Hon Jim Sutton MP for Aoraki

Minister of Agriculture, Minister for Biosecurity, Minister for Trade Negotiations, and Associate Minister for Rural Affairs

Media Statement


June 2005

WTO ruling important message for Australia

Today's WTO ruling on a case between the US and Japan about apple imports is a complete vindication of our position that apples as commercially traded do not pose a risk of transmission of fire blight, Trade Negotiations Minister Jim Sutton said today.

The WTO Compliance Panel decision, issued in Geneva overnight, held that Japan has failed to comply with an earlier WTO ruling requiring it to bring its quarantine restrictions on apple imports into compliance with WTO rules. New Zealand actively participated in the dispute as a third party and presented arguments and scientific evidence to the Compliance Panel.

Following the earlier ruling, issued in December 2003, Japan had made a number of minor changes to its quarantine regime, but these were characterised by the United States as merely "cosmetic". Japan tried to justify its approach on the basis on new scientific studies. These studies were dismissed by the WTO Compliance Panel, and the group of scientific experts convened to consider the matter, as failing to substantiate Japan's arguments.

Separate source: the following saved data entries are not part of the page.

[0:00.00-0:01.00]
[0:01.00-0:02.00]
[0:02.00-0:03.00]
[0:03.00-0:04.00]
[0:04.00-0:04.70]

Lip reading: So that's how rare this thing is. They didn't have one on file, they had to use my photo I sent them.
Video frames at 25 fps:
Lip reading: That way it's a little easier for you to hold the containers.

The Compliance Panel's decision confirms the earlier WTO rulings that apples as commercially traded do not spread fire blight. The Panel found that the Japanese quarantine measures were WTO-incompatible.

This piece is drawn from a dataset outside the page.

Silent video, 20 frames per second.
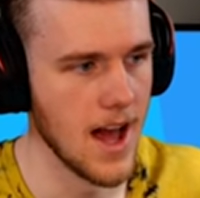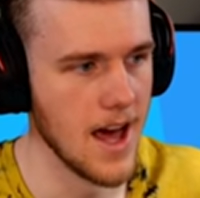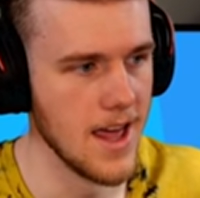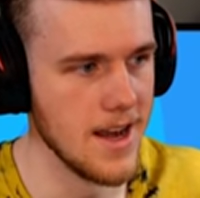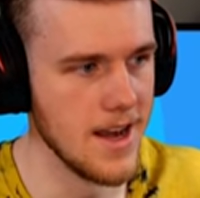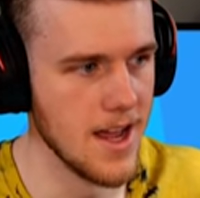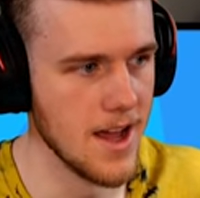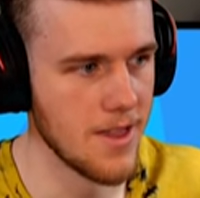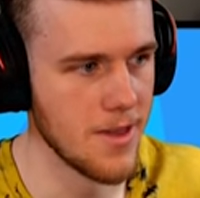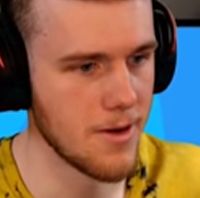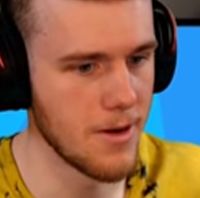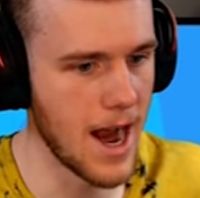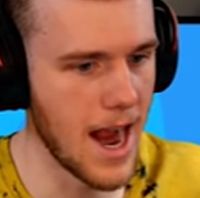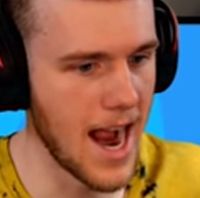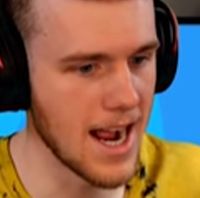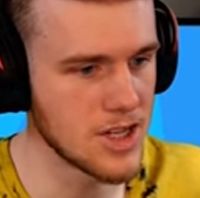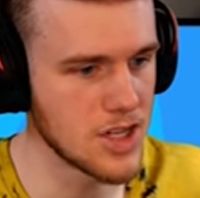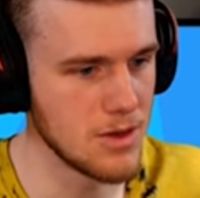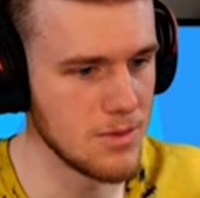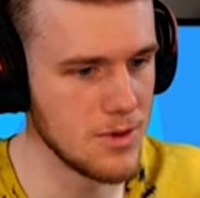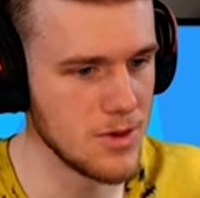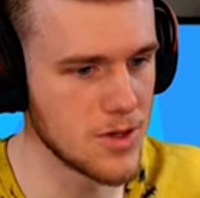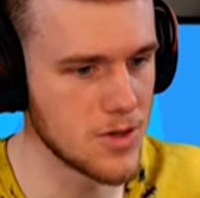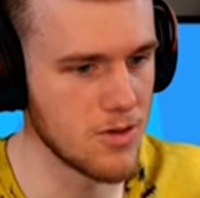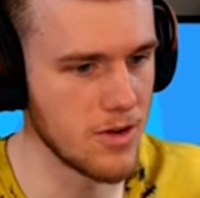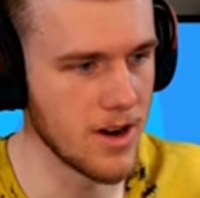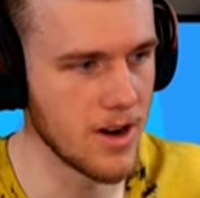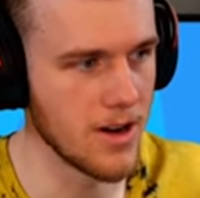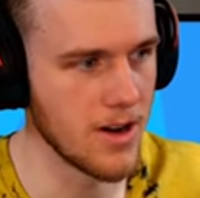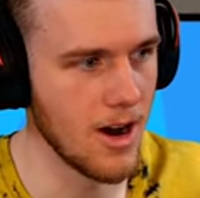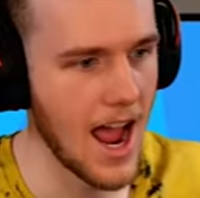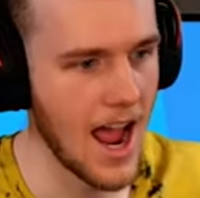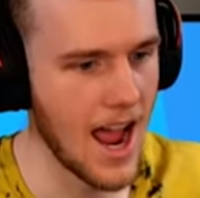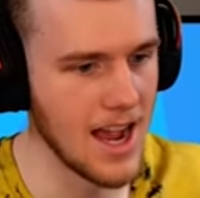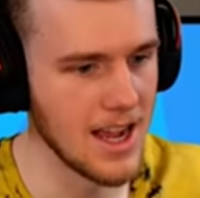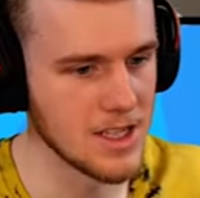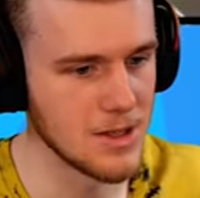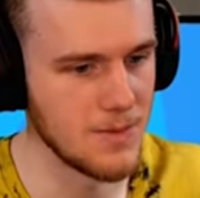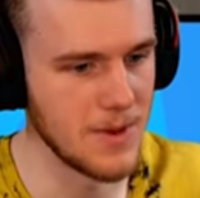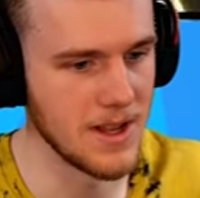Another attribute trigger
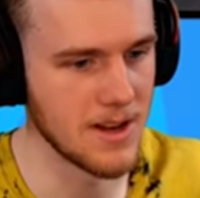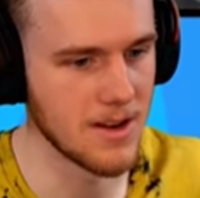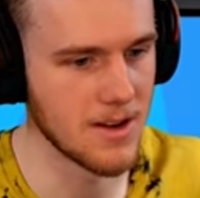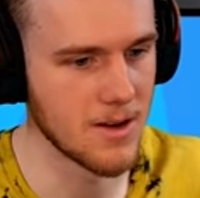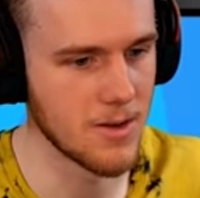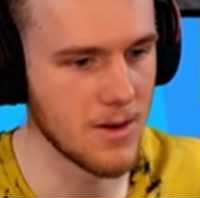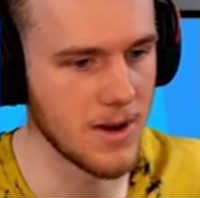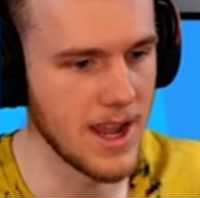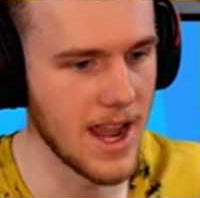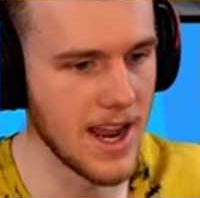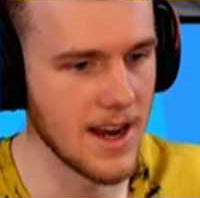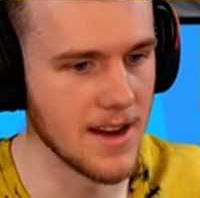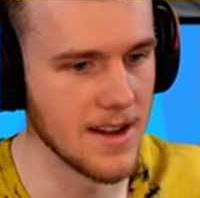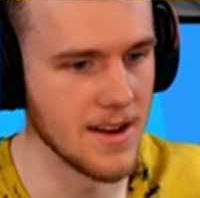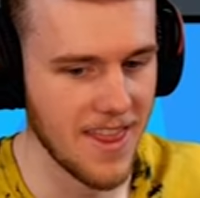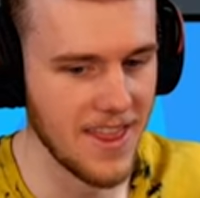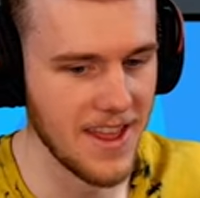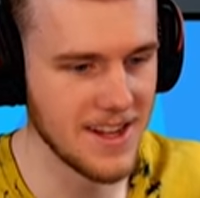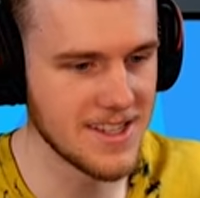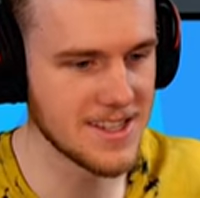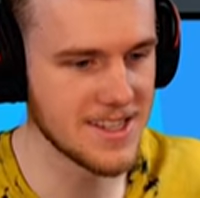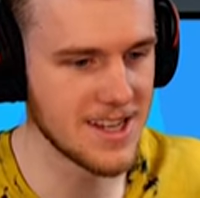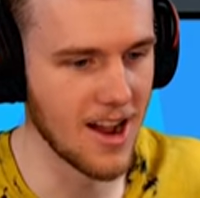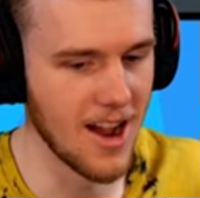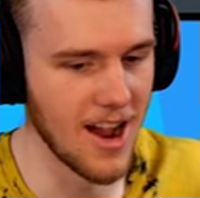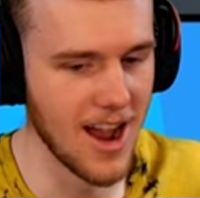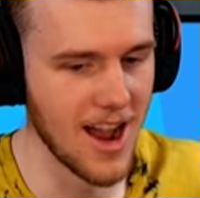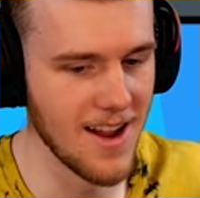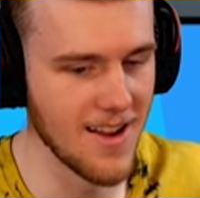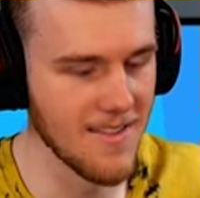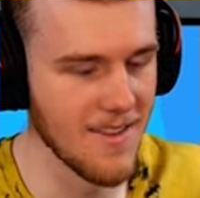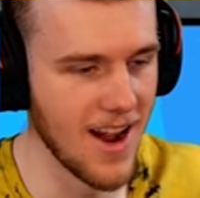has been created. This time,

The measures found to be incompatible included a requirement that apples only be exported from designated fire blight free orchards, that such orchards be surrounded by a ten-metre blight-free buffer zone, that apples and packing facilities be chemically disinfected, and that fruit destined for Japan be separated from fruit going to other markets.

Mr Sutton said the findings in the case would reinforce New Zealand's arguments in the apples dispute with Australia, which is being considered by the WTO SPS Committee next week.

"It's certainly a positive development, but no surprise to us. We have long known that the scientific evidence on apples and fire blight does not support these sorts of restrictions".

Mr Sutton said the ruling should also have a positive impact on New Zealand's apple access to Japan.

He urged Japan to move quickly to conform to its WTO obligations by removing the unjustified restrictions on apple trade.

"It's also an important message for Australia. Authorities there are designing a system to enable our apples to be imported and they need to ensure that any protective measures are scientifically justified."